(Stored data)
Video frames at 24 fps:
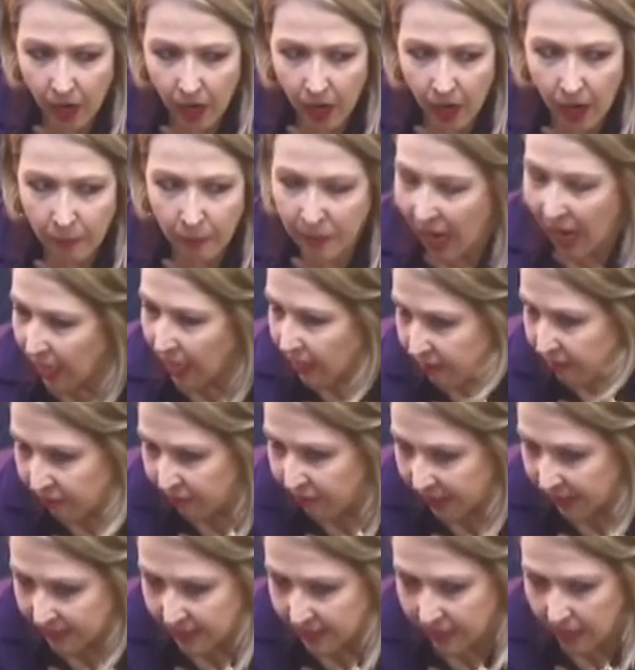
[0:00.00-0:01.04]
not
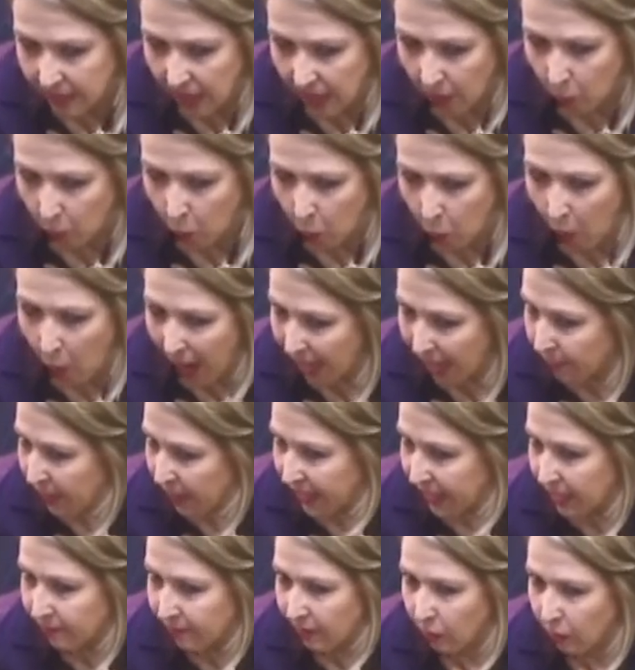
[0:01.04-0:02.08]
convicted. Why am
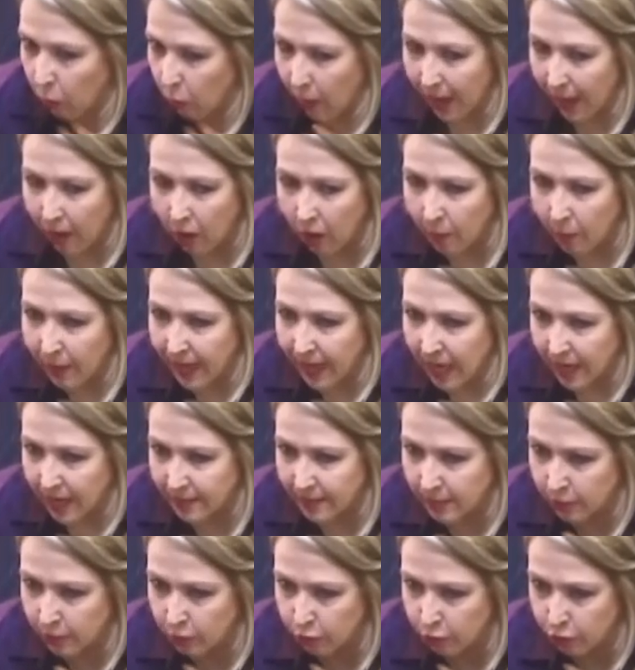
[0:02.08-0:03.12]
I giving away all my
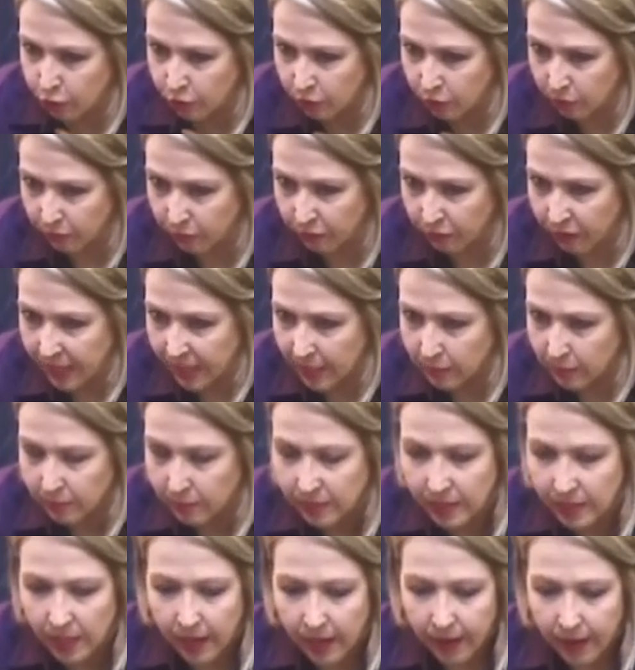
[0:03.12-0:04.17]
constitutional
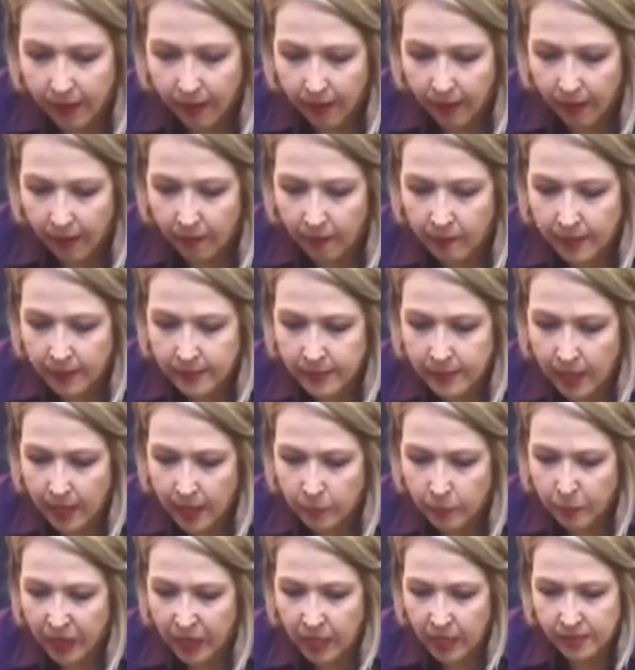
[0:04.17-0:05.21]
freedoms? And they
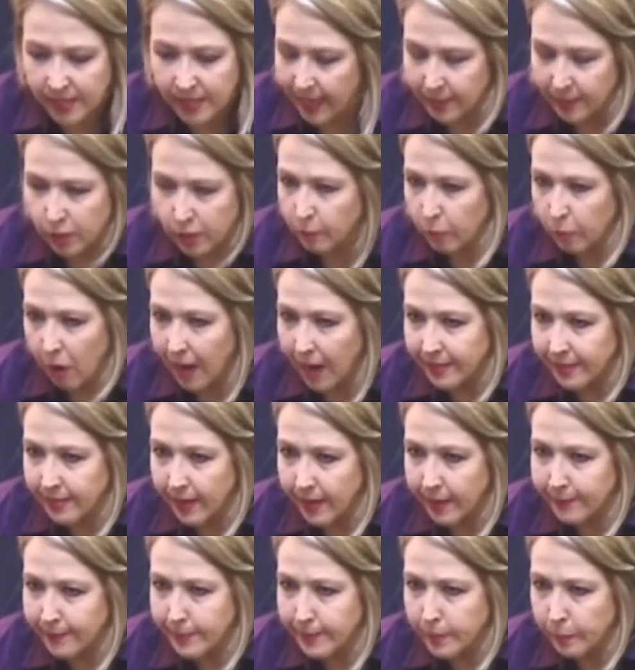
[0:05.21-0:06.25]
said, because that's the
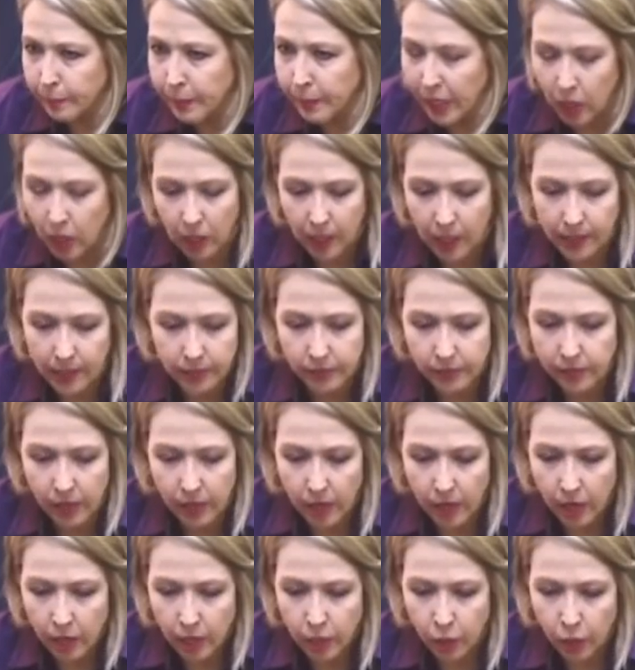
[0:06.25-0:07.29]
process. Because,
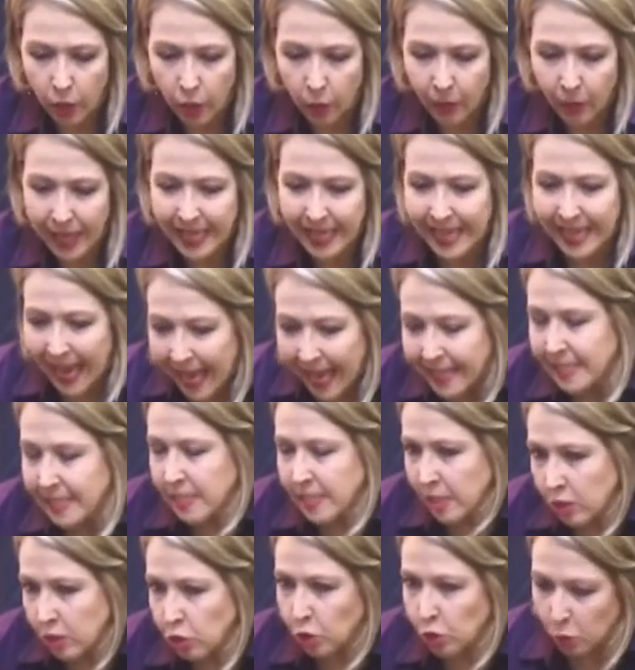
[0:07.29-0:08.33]
in
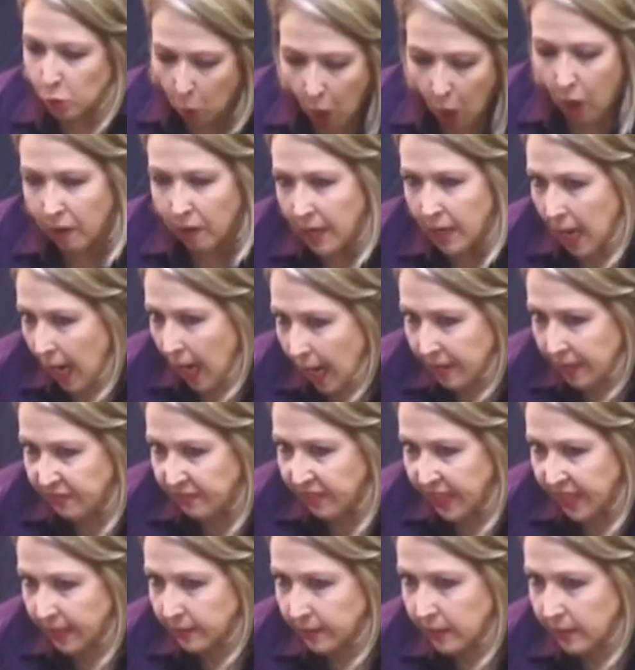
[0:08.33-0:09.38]
essence, you are a
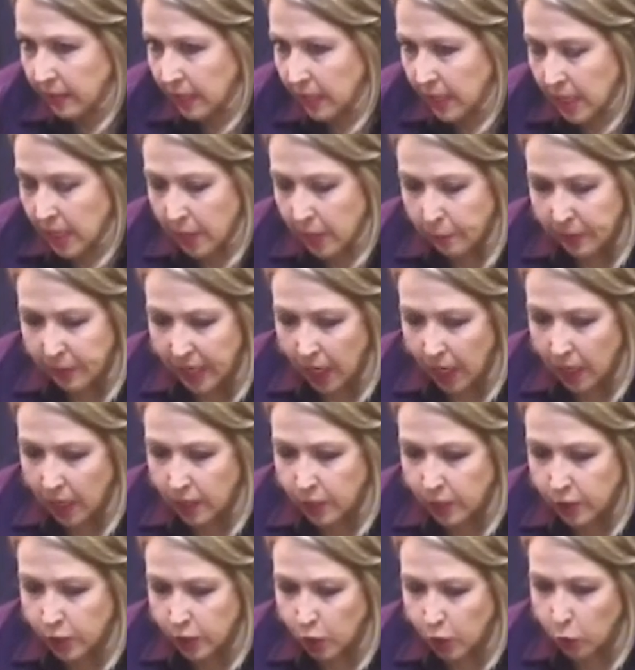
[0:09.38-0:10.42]
convict
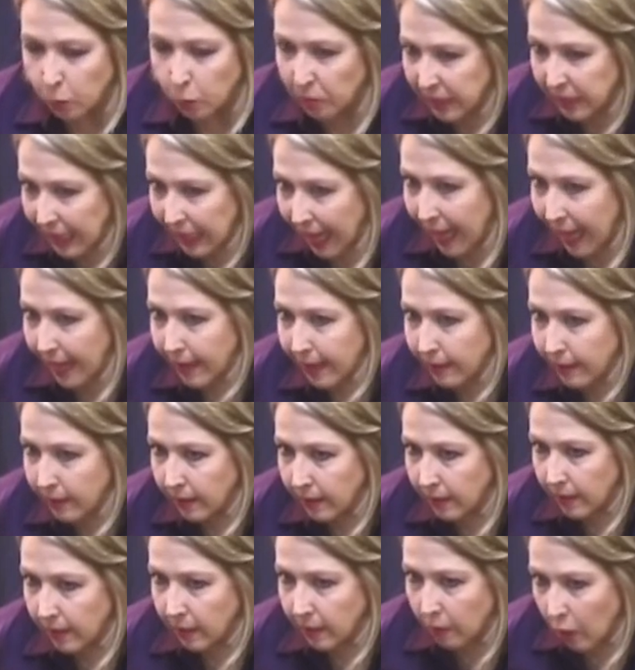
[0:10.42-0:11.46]
because you pled
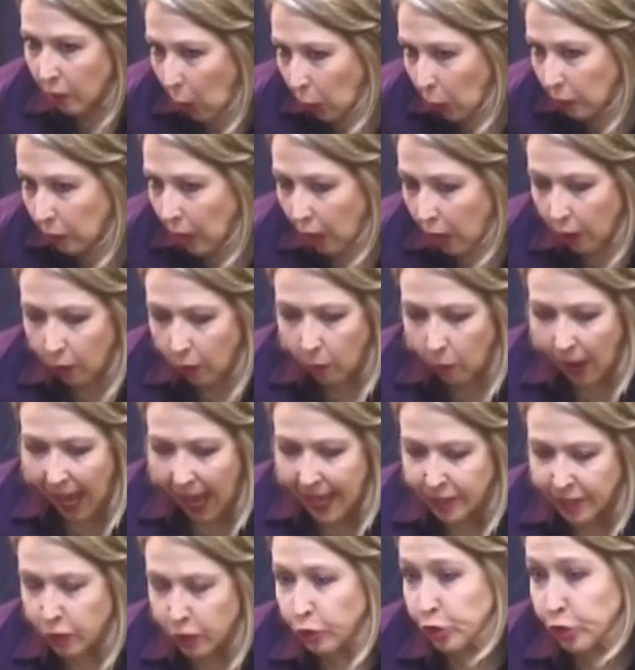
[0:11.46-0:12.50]
nolo
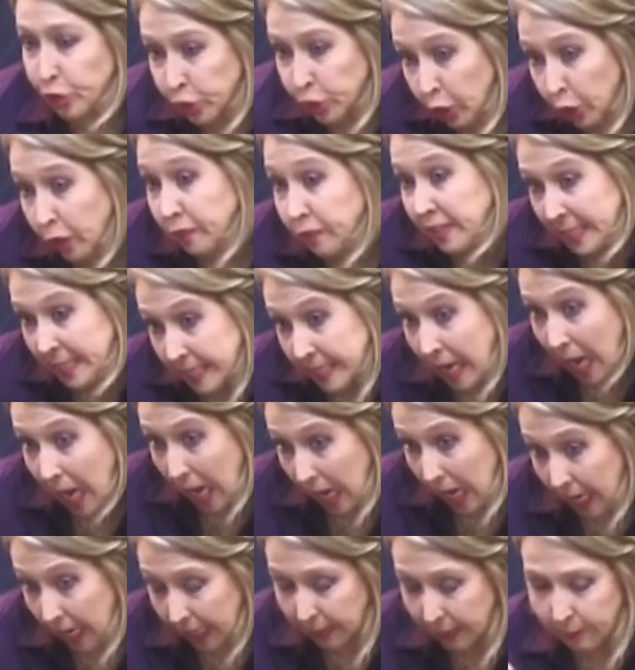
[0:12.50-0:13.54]
and you served
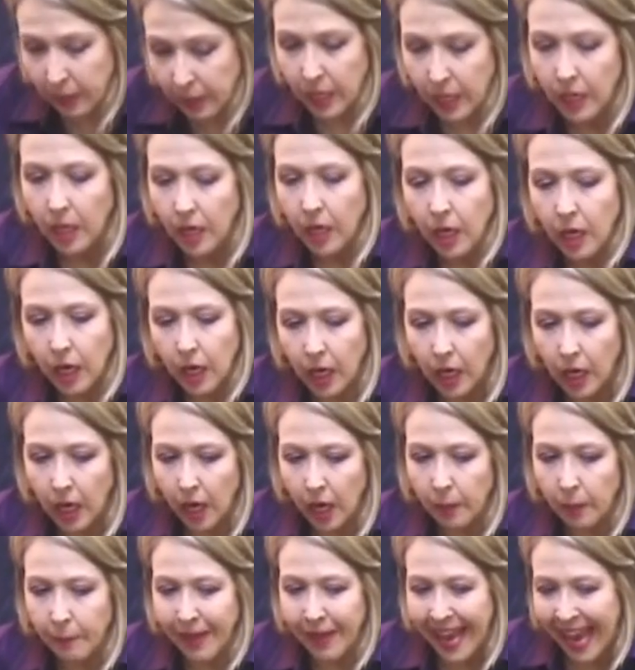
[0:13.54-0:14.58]
time,
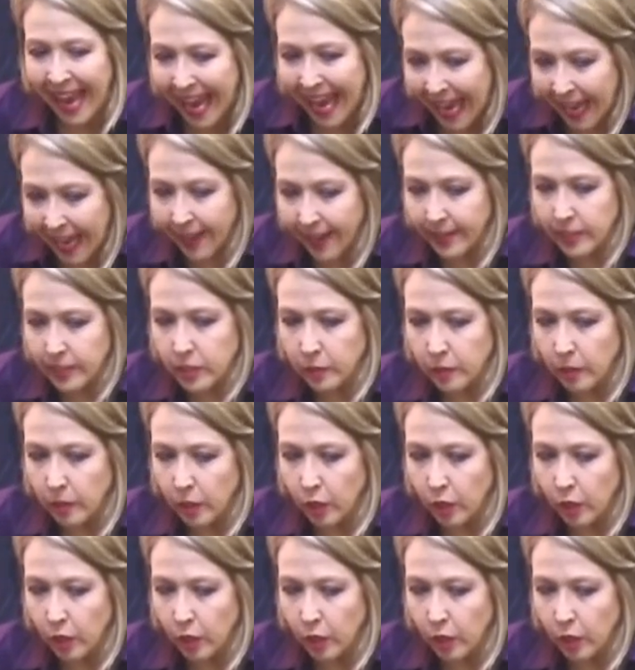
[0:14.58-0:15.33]
and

#### Problem to solve:
Once the line holding "[0:02.08-0:03.12]" is found, copy it and each later line exactly through the end of the data, leaving out the pictures.

#### Task output:
[0:02.08-0:03.12]
I giving away all my
[0:03.12-0:04.17]
constitutional
[0:04.17-0:05.21]
freedoms? And they
[0:05.21-0:06.25]
said, because that's the
[0:06.25-0:07.29]
process. Because,
[0:07.29-0:08.33]
in
[0:08.33-0:09.38]
essence, you are a
[0:09.38-0:10.42]
convict
[0:10.42-0:11.46]
because you pled
[0:11.46-0:12.50]
nolo
[0:12.50-0:13.54]
and you served
[0:13.54-0:14.58]
time,
[0:14.58-0:15.33]
and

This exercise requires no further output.